Wednesday, February 4, 2009

JIGSAW PUZZLE
A few days back I was at my cousin’s place and was helping my nephew solve a jigsaw puzzle. Every time we were able to settle a piece, his face would exude joy and satisfaction, sometimes we joined mismatched pieces also and the displeasure was also evident on his innocent face. That 20 min game made me realize and understand some of the most important lessons; our life is also a jigsaw puzzle, just a bit more elaborate with some more pieces but the rule is the same…..you keep configuring it correctly and you will be happy.
Like in a puzzle game the company provides us with all the pieces required to complete the picture so also God has given us all the pieces, they are just scattered and it is left to us, how to assemble it. The only difference is that the company provides us with a blue-print of the picture but God does not.

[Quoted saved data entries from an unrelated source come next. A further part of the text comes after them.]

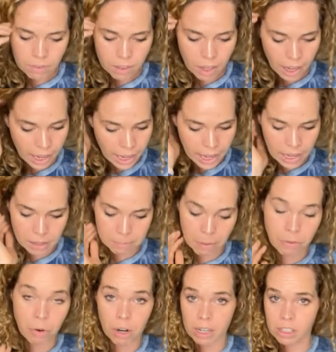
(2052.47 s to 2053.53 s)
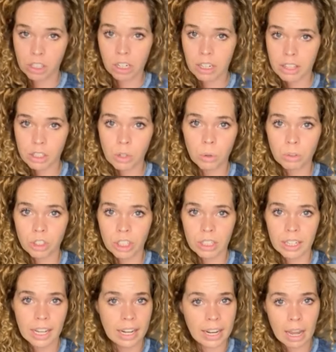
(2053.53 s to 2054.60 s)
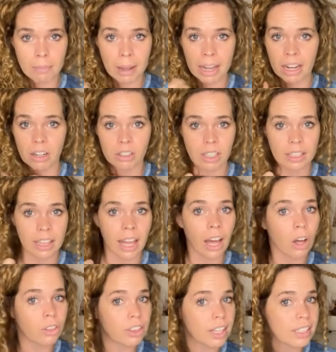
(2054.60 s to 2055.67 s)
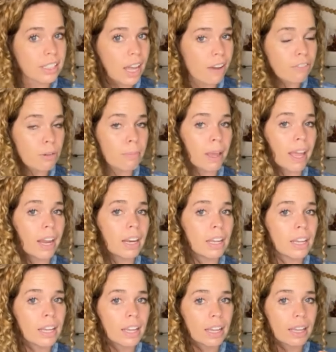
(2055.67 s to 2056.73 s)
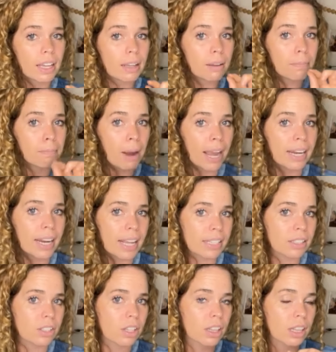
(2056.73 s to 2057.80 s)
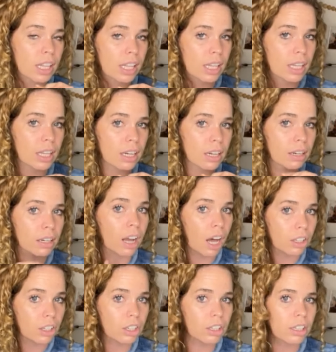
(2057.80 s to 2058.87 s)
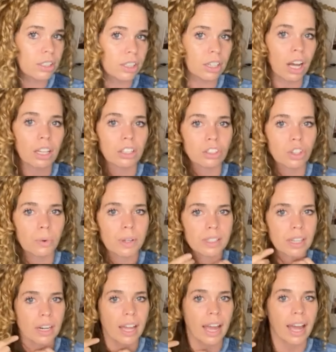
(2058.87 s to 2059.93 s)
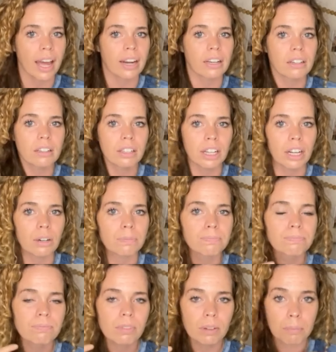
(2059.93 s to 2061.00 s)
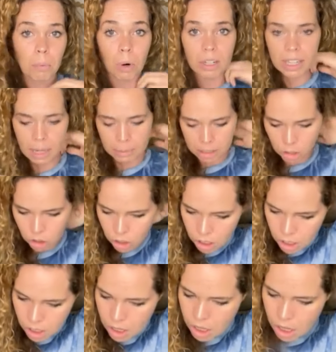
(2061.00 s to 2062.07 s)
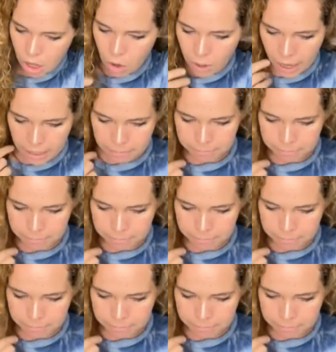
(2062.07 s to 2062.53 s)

And before I started this whole journey, and now my hair is like the healthiest it's ever been, minus the color, because the color is always going to add, you know, more damage. Okay,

The best lesson I learnt from the game is no part of life is useless or bad….it may be a misfit but certainly not bad…it will fit somewhere else in the larger picture. Also if we try to forcefully settle a part somewhere it only leads to ruining of the piece and the picture both which is bound to give us displeasure.
But the beauty and complication of this game is that all the pieces unfold gradually they are all clandestine pieces…when the right time comes they will unfold. We have to just wait for the right time but be vigilant enough to know the turn of time and to act quickly and locate the pieces an organize them this is the second lesson I learnt.
The third and the most important lesson I learnt was, we can never grow if we can’t be childish. Like it is said there is only one way to understand a game…play it, similarly there is only one way to understand life…live it. So live life before the last piece unfolds.